== THE INPUT

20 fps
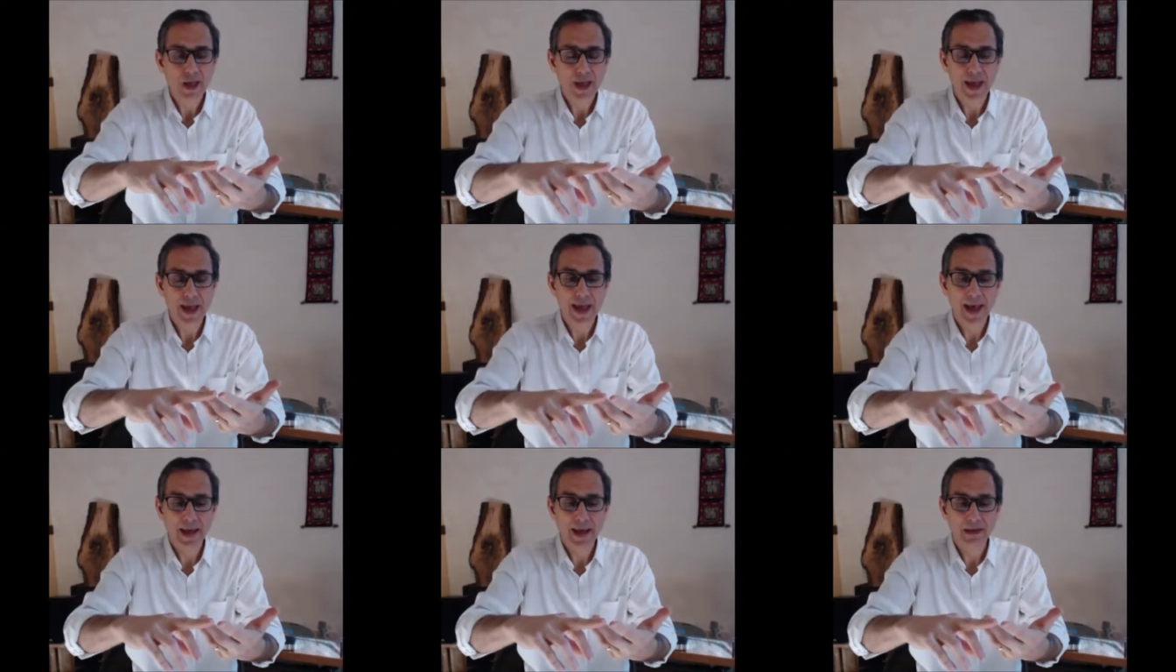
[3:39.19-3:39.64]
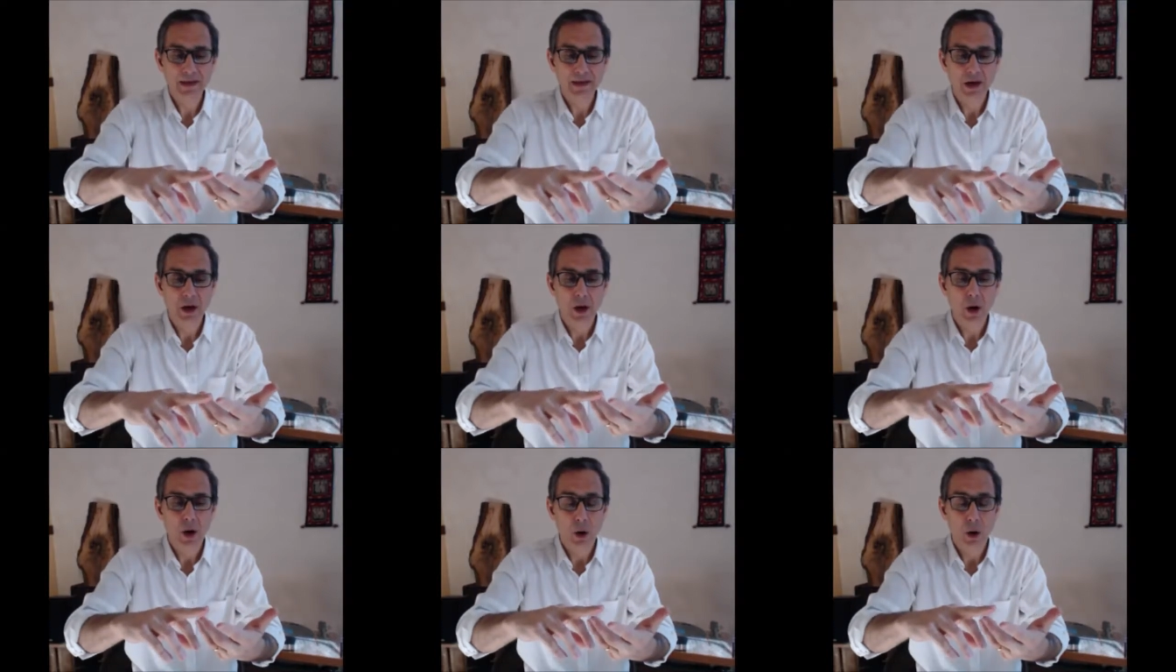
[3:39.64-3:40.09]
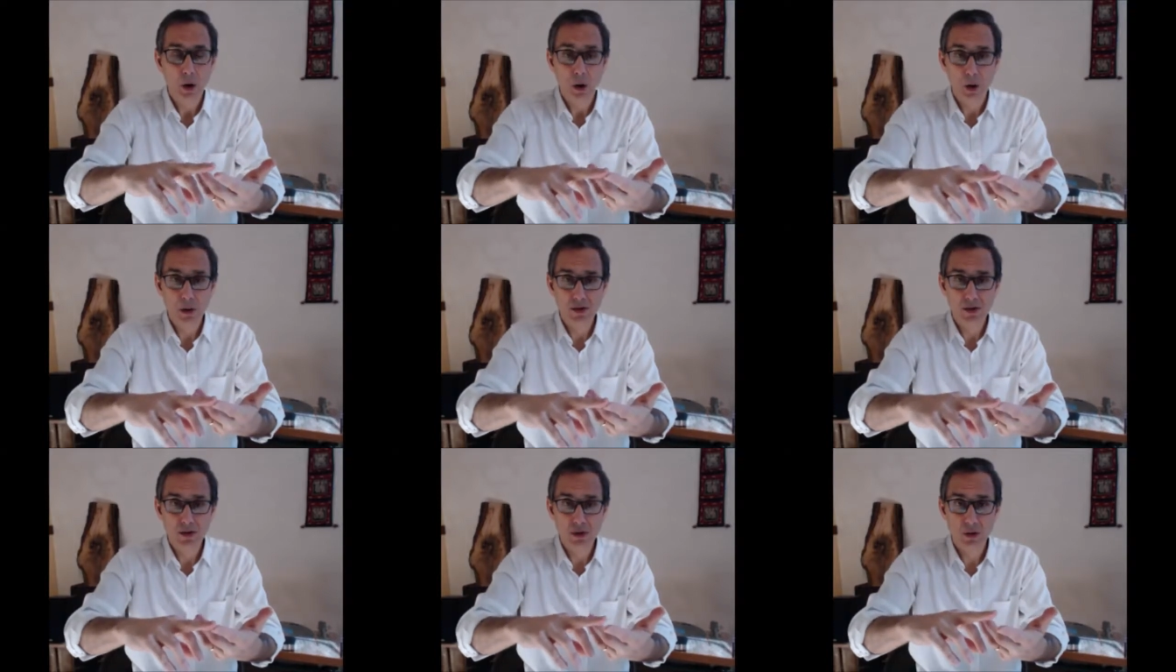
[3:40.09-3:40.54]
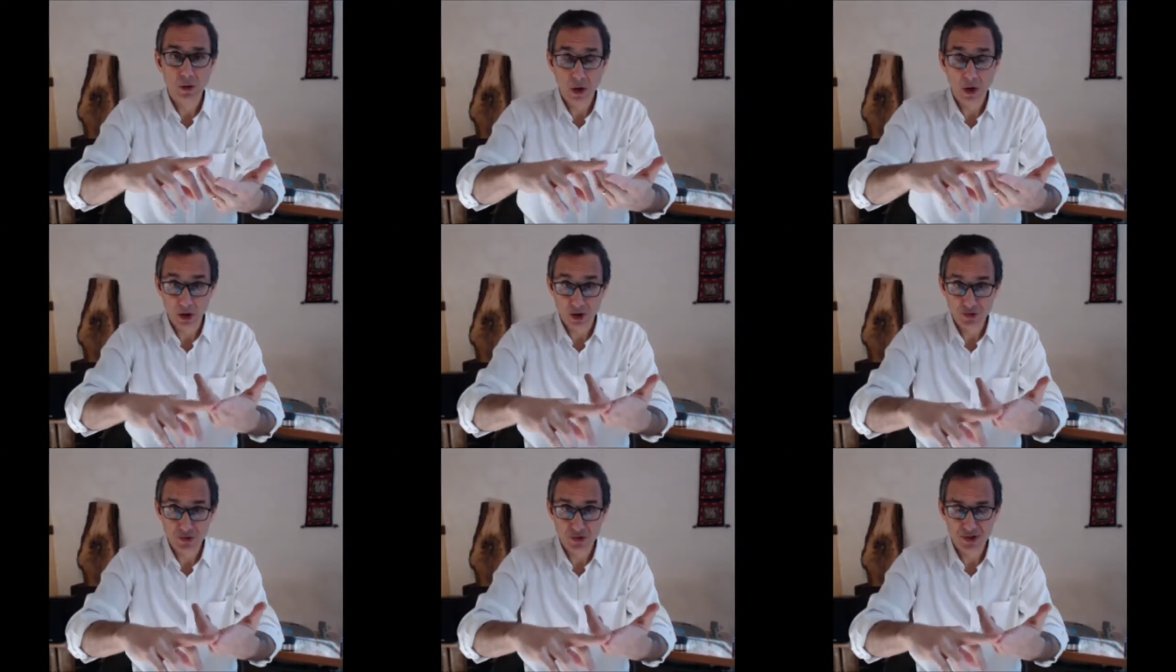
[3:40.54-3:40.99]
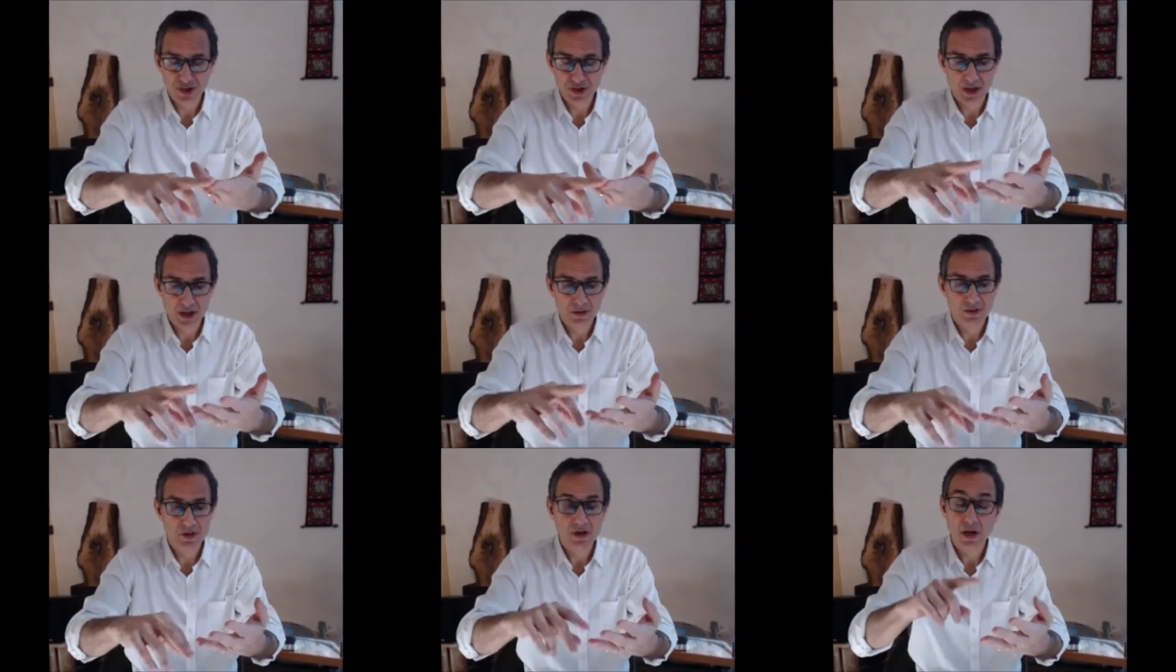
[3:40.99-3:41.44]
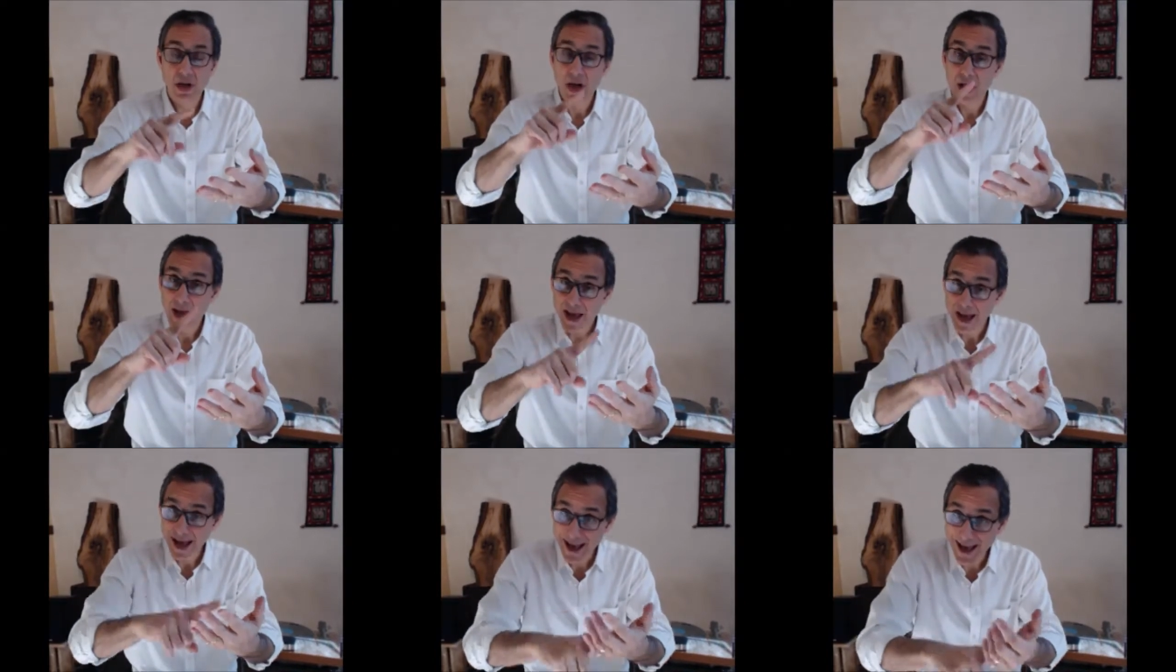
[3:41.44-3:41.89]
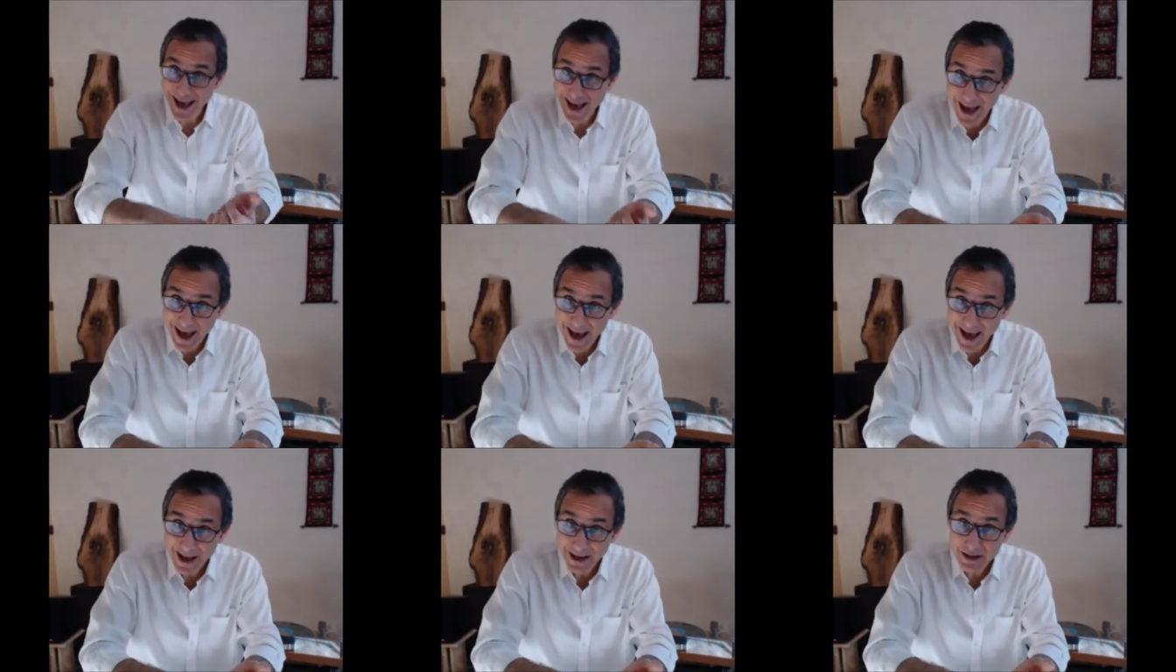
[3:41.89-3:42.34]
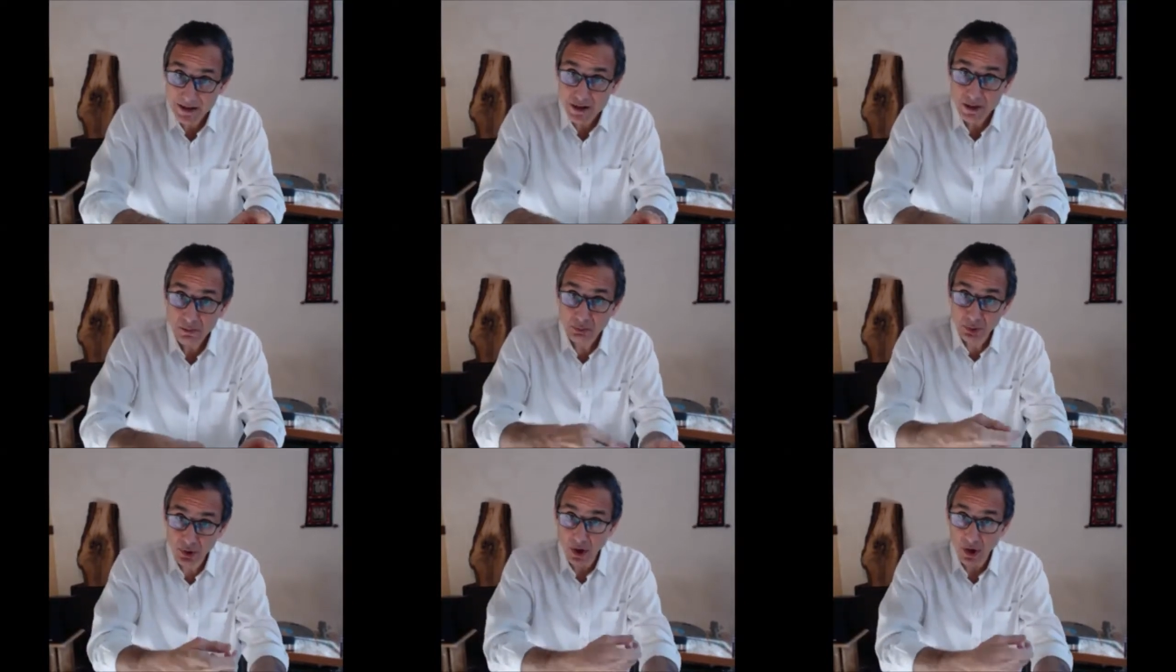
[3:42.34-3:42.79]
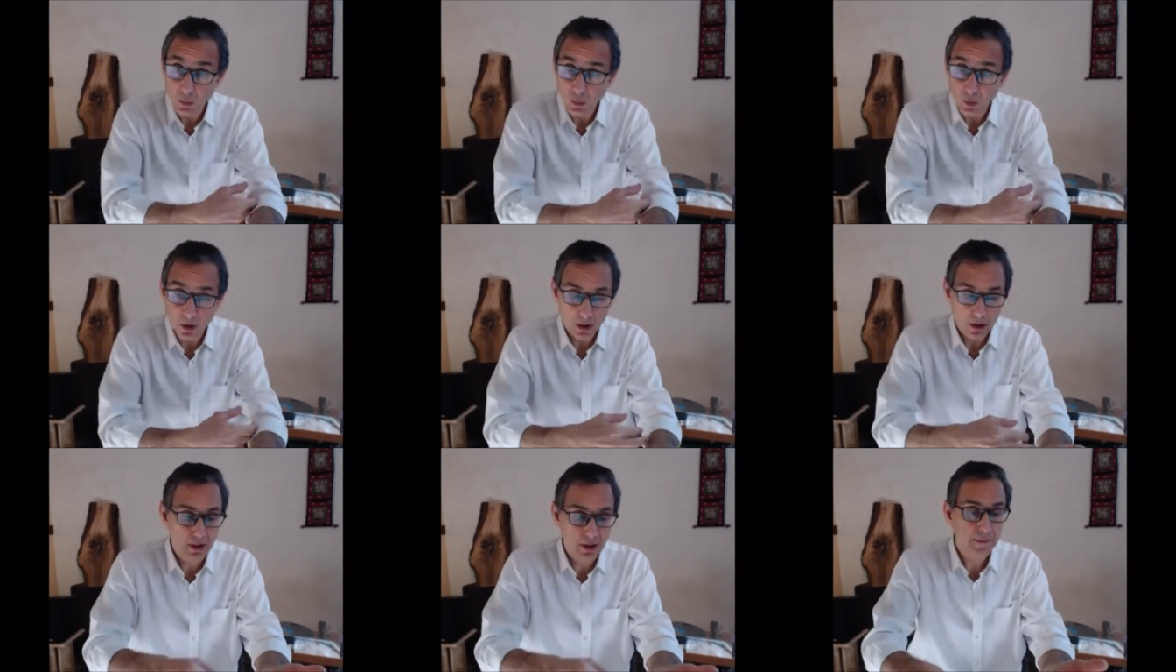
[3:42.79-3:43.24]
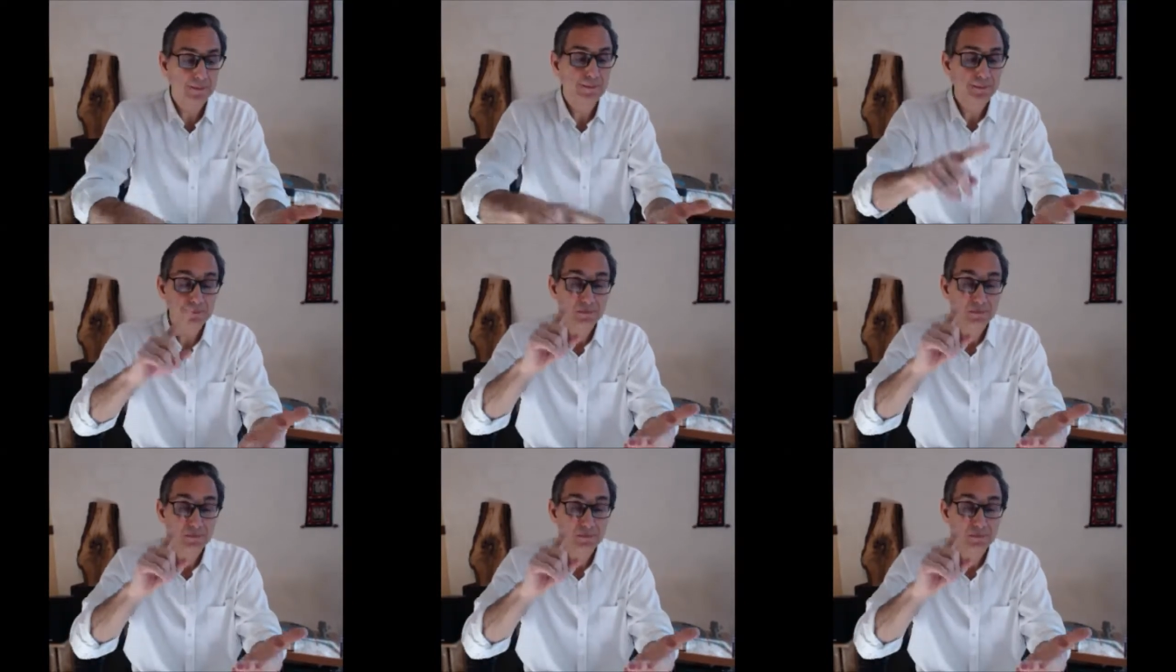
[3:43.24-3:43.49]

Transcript: and also ultrasounds and blood work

====

Each entry above is to be written out again unchanged, apart from the pictures, which are left out.

20 fps
[3:39.19-3:39.64]
[3:39.64-3:40.09]
[3:40.09-3:40.54]
[3:40.54-3:40.99]
[3:40.99-3:41.44]
[3:41.44-3:41.89]
[3:41.89-3:42.34]
[3:42.34-3:42.79]
[3:42.79-3:43.24]
[3:43.24-3:43.49]

Transcript: and also ultrasounds and blood work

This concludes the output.